### AVAILABLE DATA:

== Segment start ==

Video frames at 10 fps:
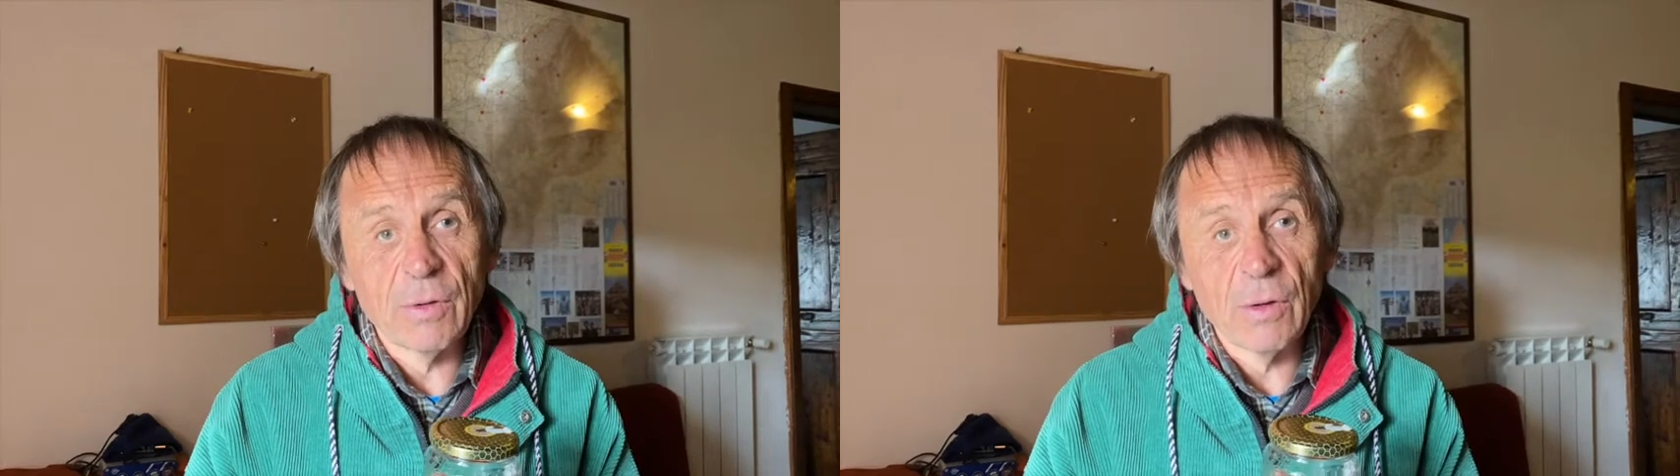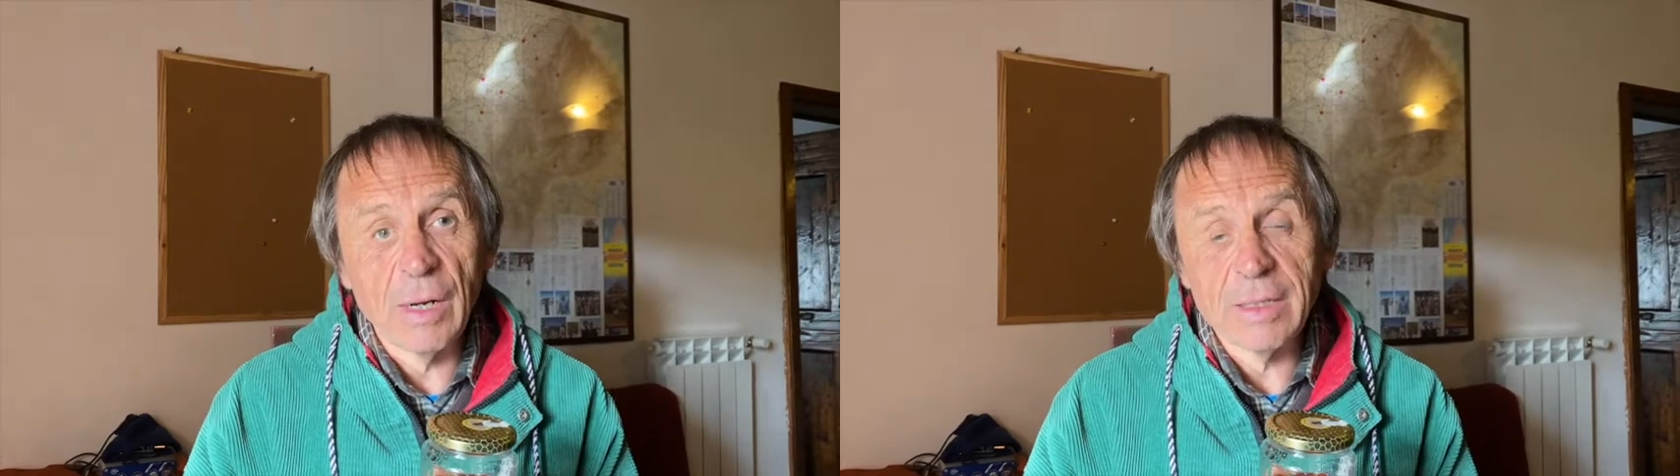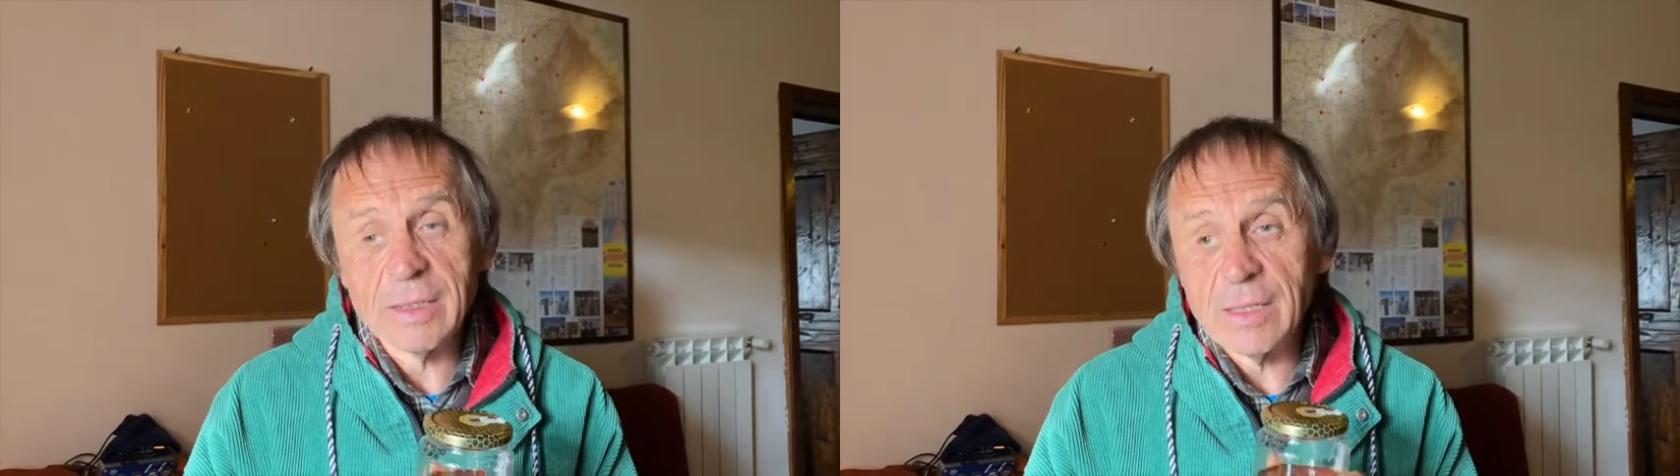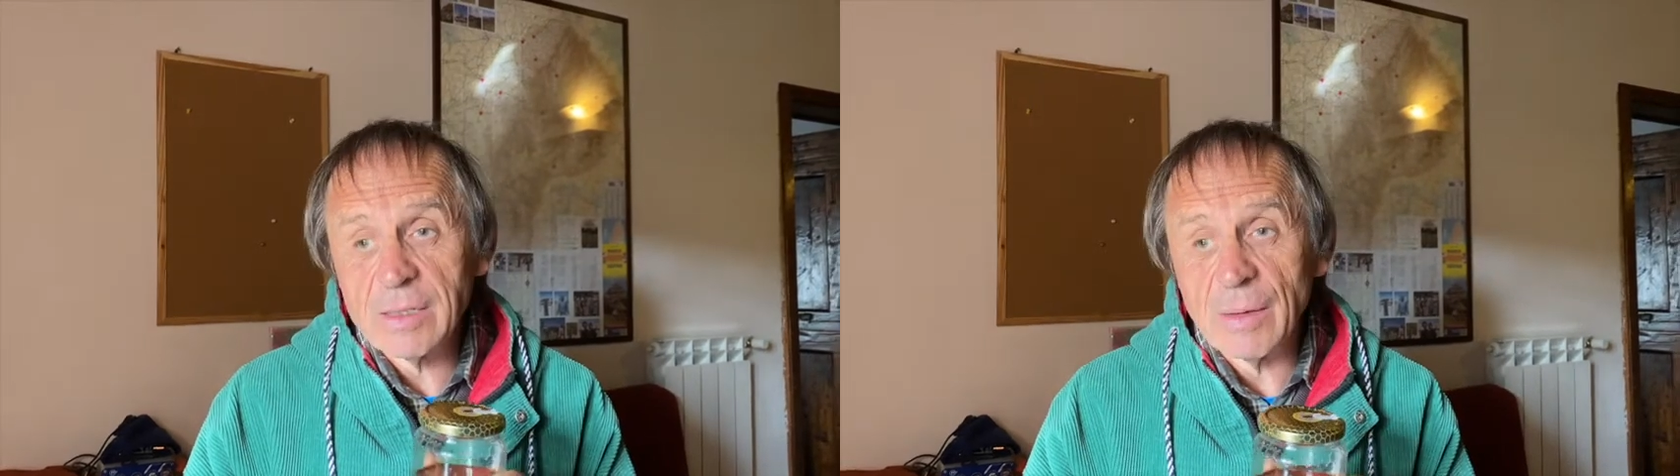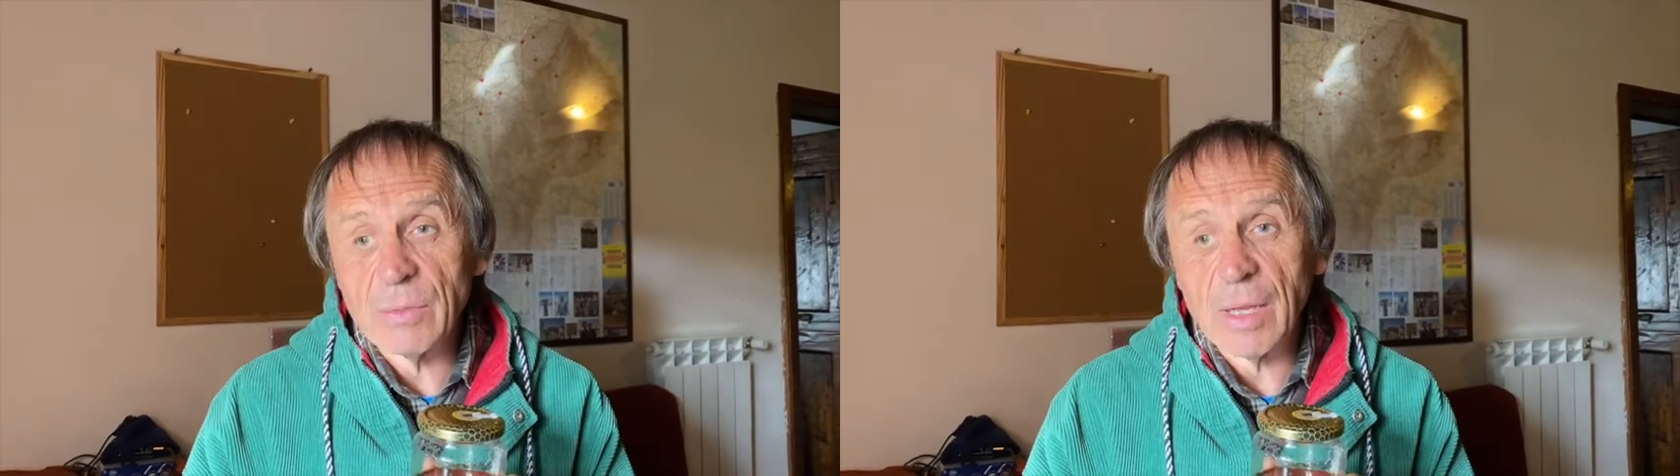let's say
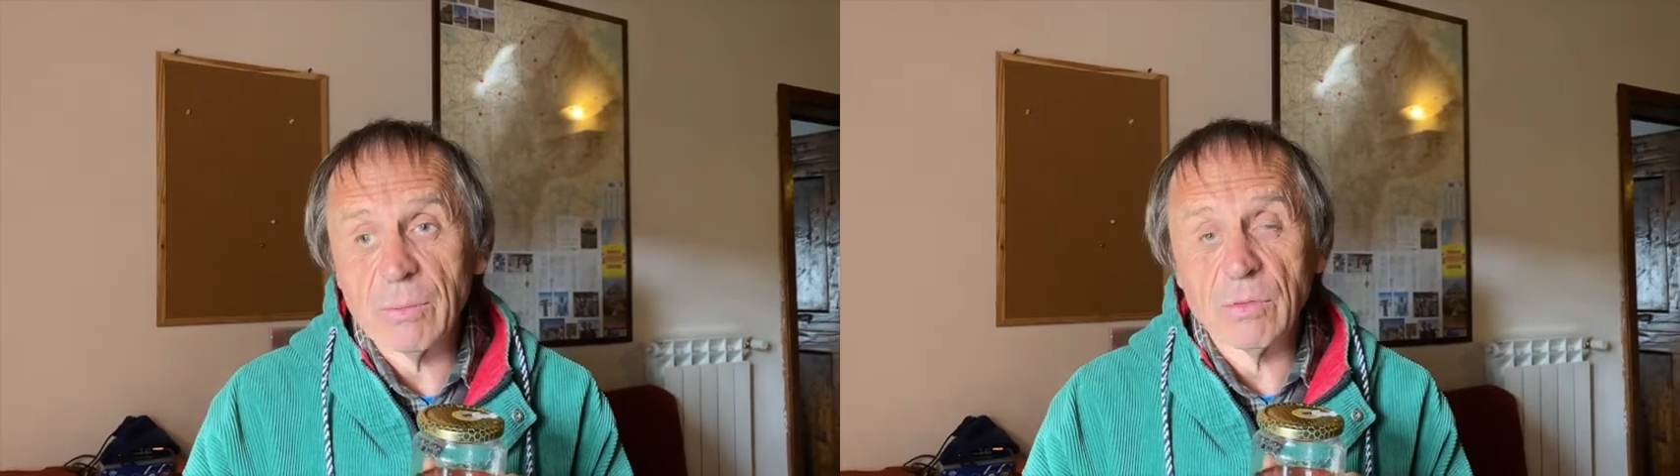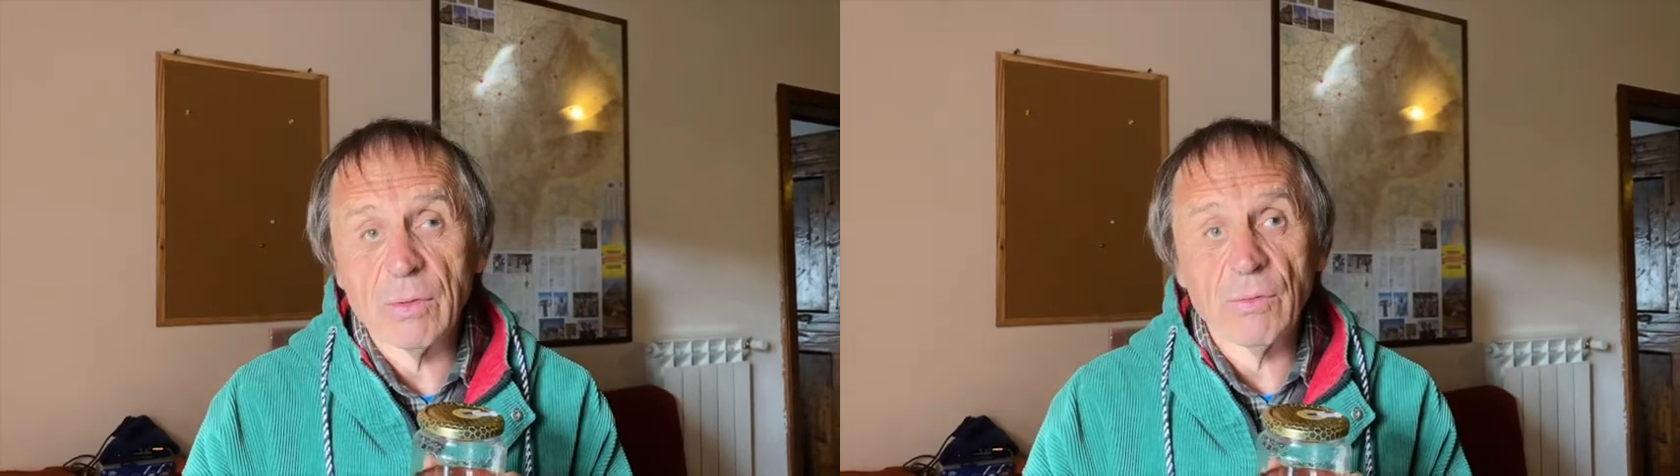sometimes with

== Segment end ==
== Segment start ==

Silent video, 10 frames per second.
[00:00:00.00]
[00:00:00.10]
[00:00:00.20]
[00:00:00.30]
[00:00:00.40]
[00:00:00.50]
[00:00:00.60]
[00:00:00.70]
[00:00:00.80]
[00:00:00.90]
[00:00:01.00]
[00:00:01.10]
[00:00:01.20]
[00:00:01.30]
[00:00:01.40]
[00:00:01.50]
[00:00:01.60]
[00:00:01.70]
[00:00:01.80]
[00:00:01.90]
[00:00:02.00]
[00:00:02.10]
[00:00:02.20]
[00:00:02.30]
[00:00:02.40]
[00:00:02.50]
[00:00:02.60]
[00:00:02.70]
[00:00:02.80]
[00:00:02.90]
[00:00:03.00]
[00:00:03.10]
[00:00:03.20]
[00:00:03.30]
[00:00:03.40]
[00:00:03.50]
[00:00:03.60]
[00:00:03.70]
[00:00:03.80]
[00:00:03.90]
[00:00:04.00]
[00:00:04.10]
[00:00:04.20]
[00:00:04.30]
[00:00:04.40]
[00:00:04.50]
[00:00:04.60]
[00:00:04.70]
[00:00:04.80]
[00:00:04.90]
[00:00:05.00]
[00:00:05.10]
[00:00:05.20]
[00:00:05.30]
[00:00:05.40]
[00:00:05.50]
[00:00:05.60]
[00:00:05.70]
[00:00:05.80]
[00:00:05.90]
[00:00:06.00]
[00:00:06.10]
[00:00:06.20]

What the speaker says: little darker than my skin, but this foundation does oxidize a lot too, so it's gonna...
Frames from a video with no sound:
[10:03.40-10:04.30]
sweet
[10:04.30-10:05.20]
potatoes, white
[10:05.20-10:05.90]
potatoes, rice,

== Segment end ==

Of all the entries above, retype exactly the lines from the line with "Silent video, 10 frames per second." to the line with "[00:00:01.60]", both included, and no others.

### EXPECTED ANSWER:
Silent video, 10 frames per second.
[00:00:00.00]
[00:00:00.10]
[00:00:00.20]
[00:00:00.30]
[00:00:00.40]
[00:00:00.50]
[00:00:00.60]
[00:00:00.70]
[00:00:00.80]
[00:00:00.90]
[00:00:01.00]
[00:00:01.10]
[00:00:01.20]
[00:00:01.30]
[00:00:01.40]
[00:00:01.50]
[00:00:01.60]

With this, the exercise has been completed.